◆ Action item
Print the entries exactly; no image belongs in the copy.

◆ Records from a data collection
━━━━━━━━━━━━━━━━━━━━

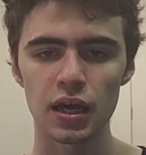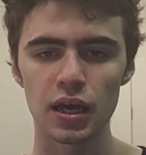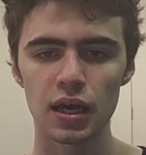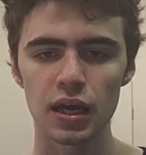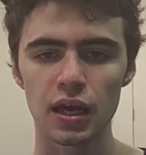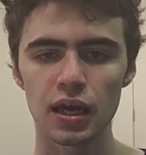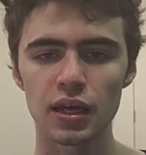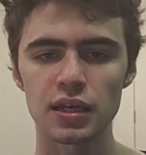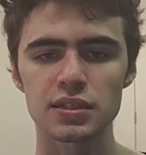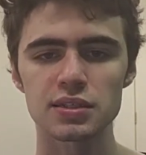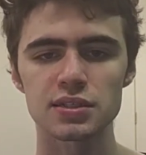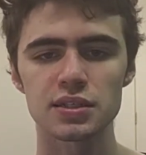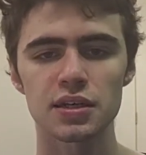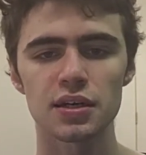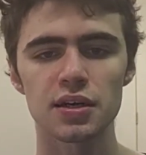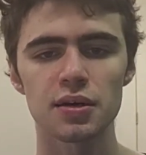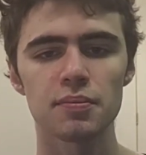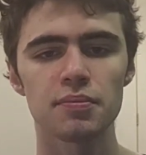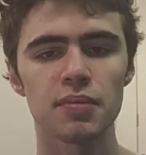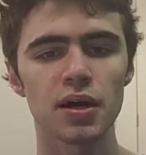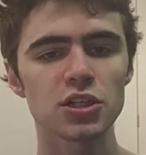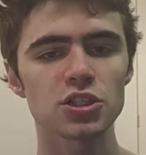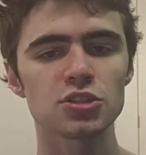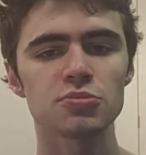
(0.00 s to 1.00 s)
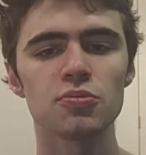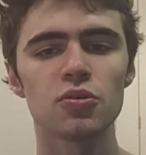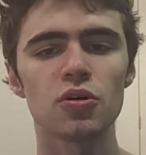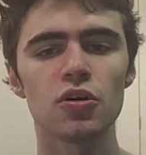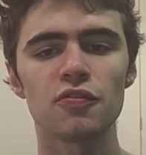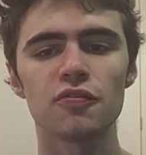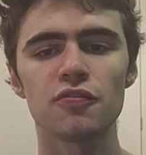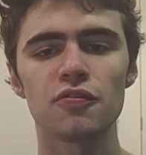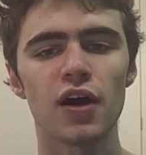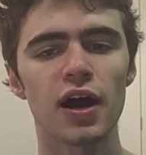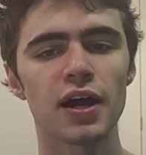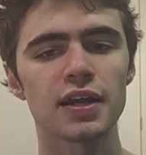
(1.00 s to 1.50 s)
It is a much more
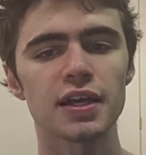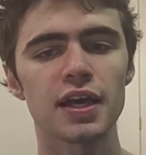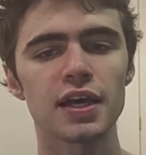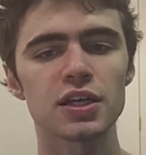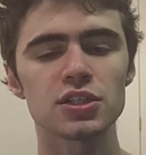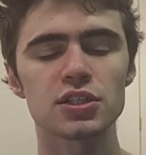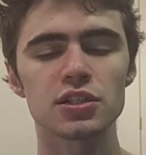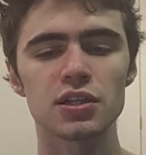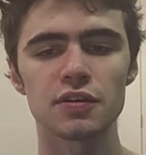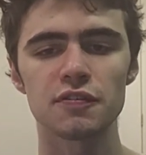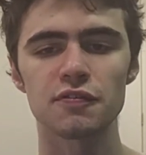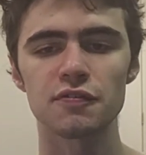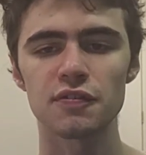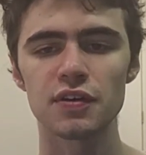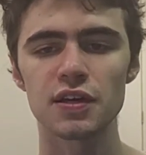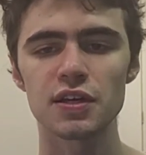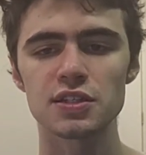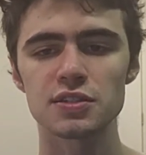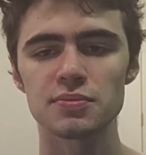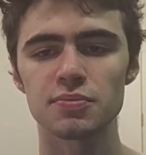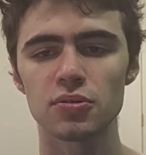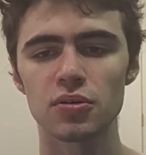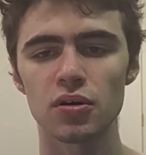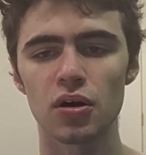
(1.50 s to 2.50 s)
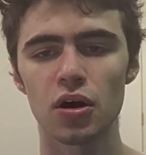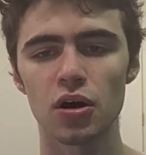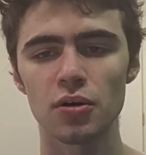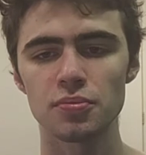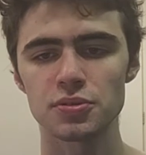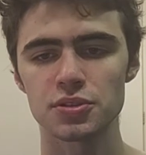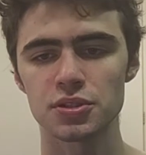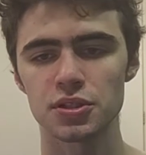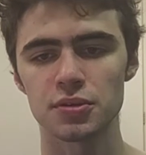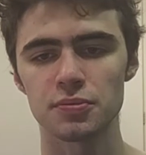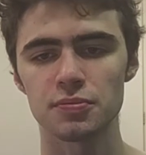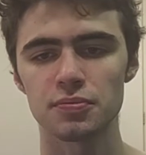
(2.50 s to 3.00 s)
financially feasible
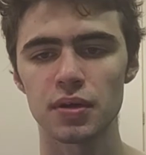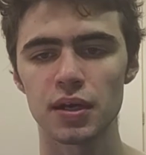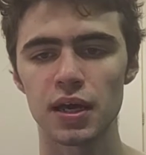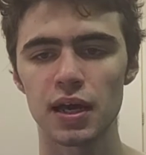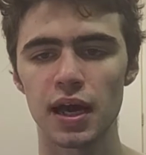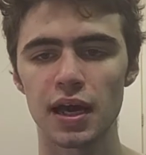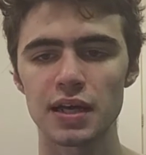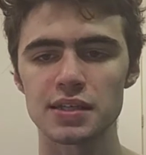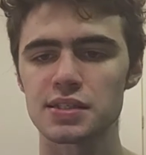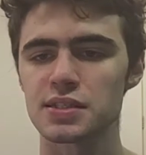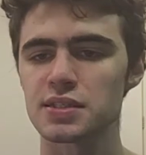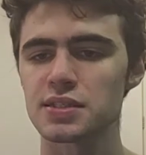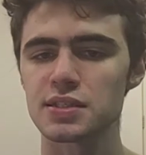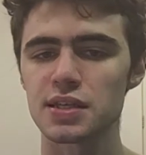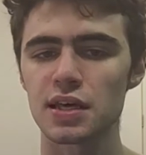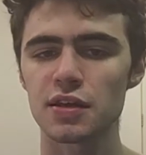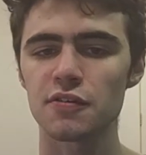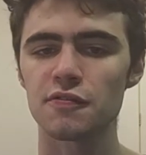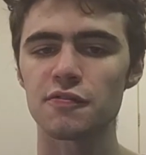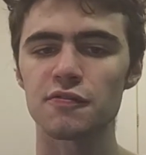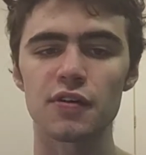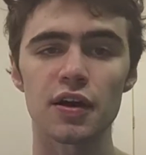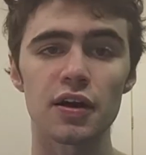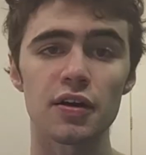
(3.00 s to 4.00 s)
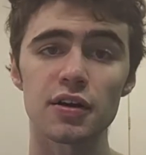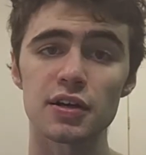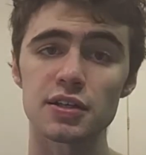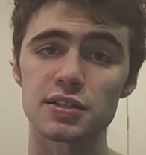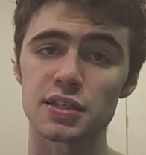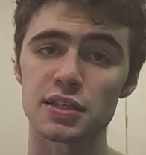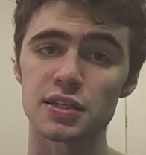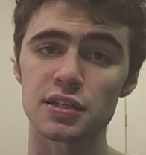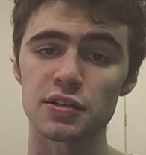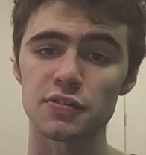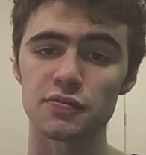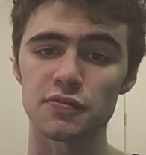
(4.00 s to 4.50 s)
option, as instead of various
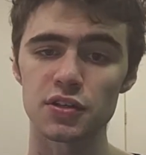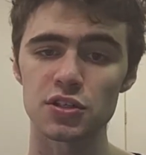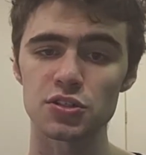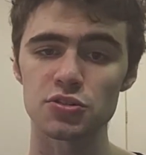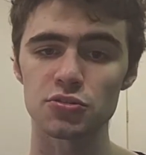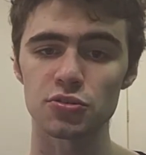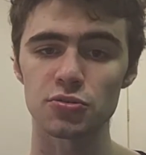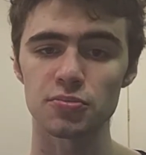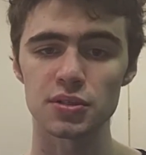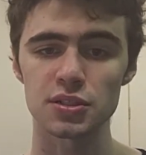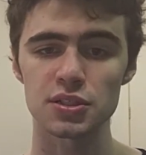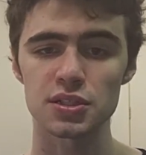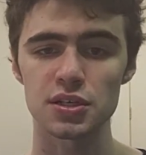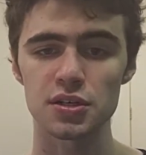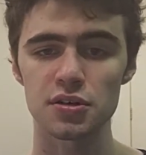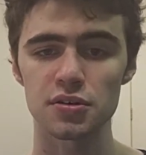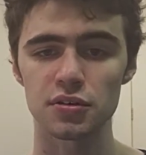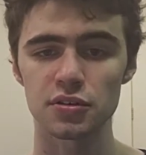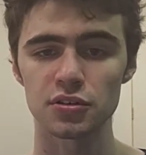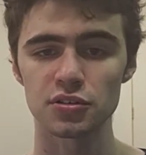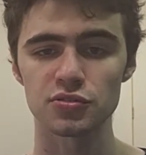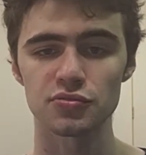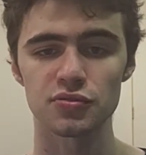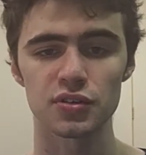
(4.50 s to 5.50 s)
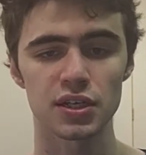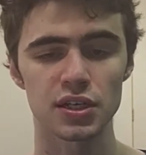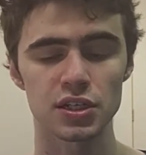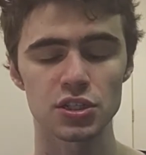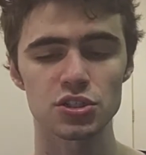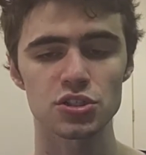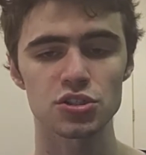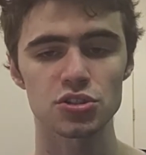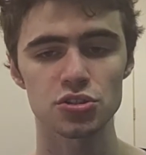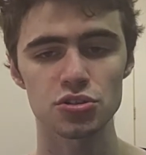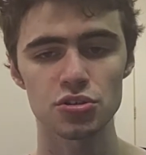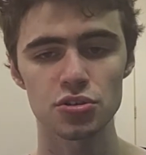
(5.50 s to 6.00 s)
individual materials for
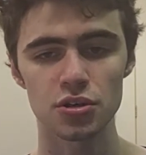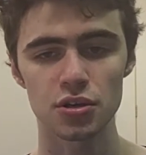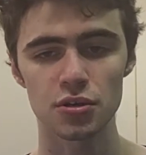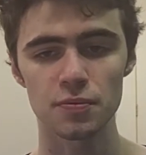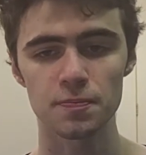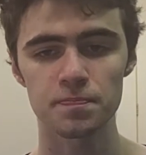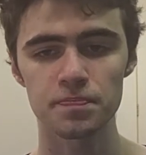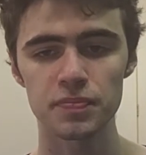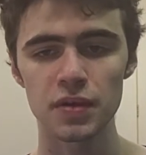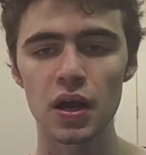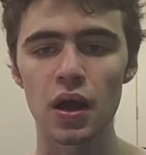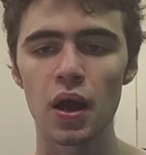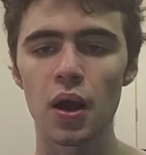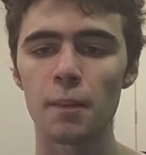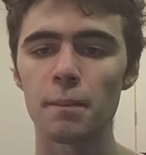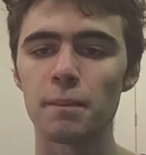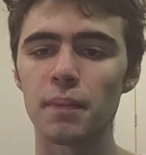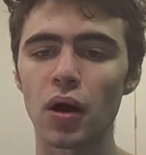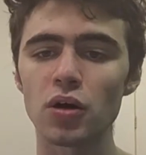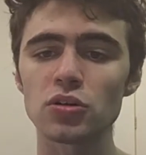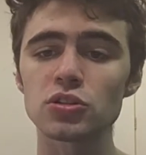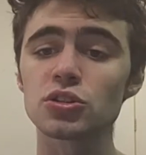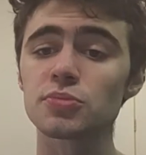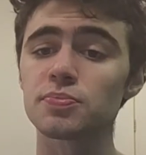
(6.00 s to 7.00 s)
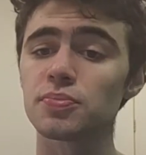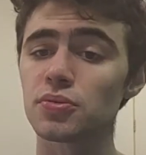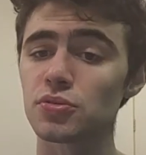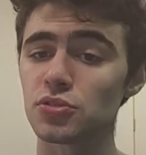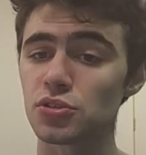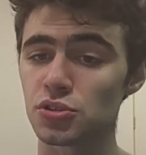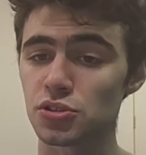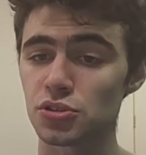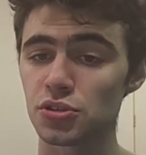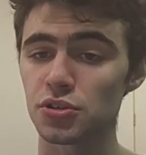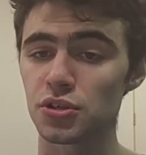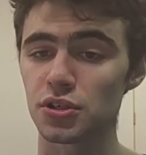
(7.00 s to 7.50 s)
each student, multiple
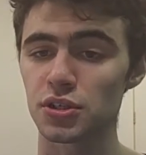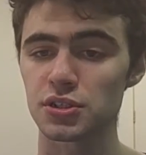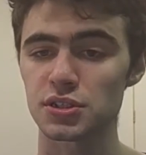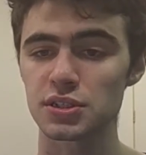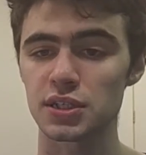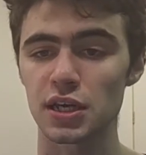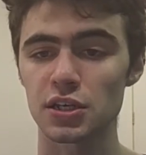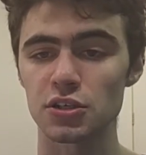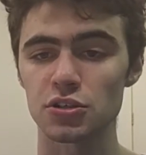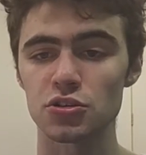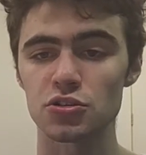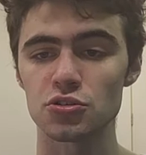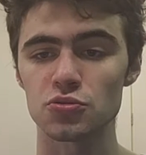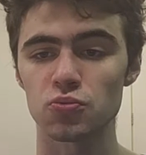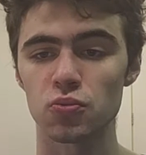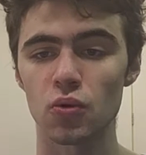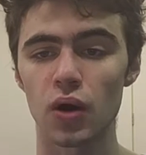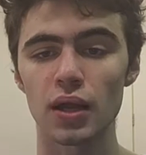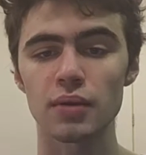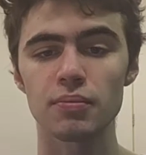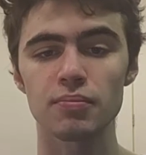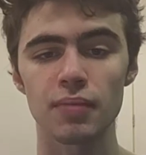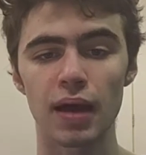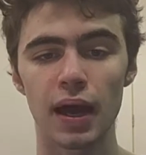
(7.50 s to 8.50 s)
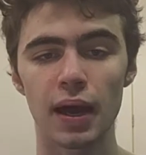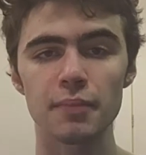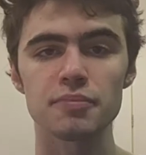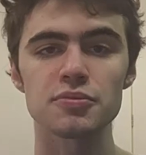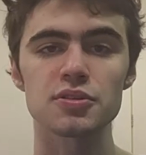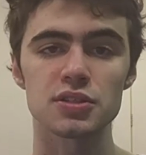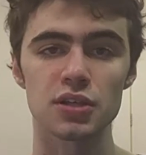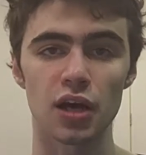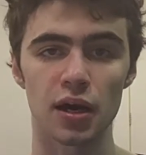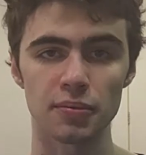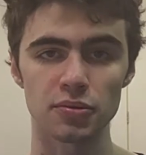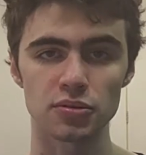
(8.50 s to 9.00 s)
students can use one map
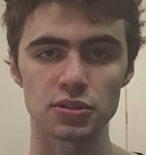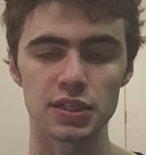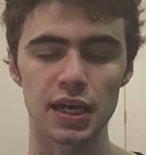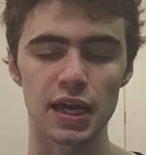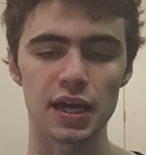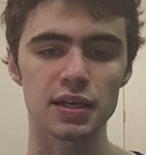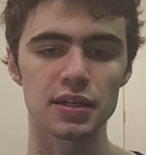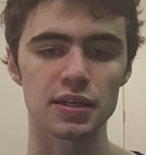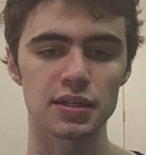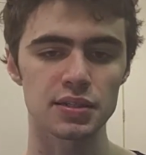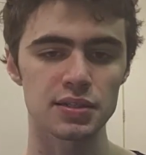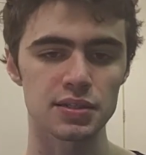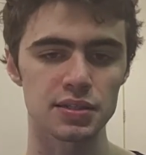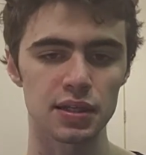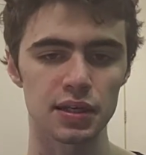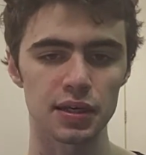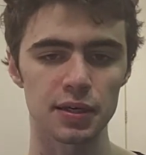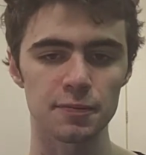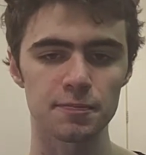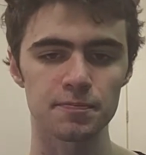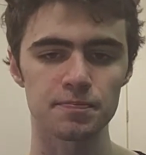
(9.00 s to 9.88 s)
simultaneously.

━━━━━━━━━━━━━━━━━━━━

◆ Completed exercise
(0.00 s to 1.00 s)
(1.00 s to 1.50 s)
It is a much more
(1.50 s to 2.50 s)
(2.50 s to 3.00 s)
financially feasible
(3.00 s to 4.00 s)
(4.00 s to 4.50 s)
option, as instead of various
(4.50 s to 5.50 s)
(5.50 s to 6.00 s)
individual materials for
(6.00 s to 7.00 s)
(7.00 s to 7.50 s)
each student, multiple
(7.50 s to 8.50 s)
(8.50 s to 9.00 s)
students can use one map
(9.00 s to 9.88 s)
simultaneously.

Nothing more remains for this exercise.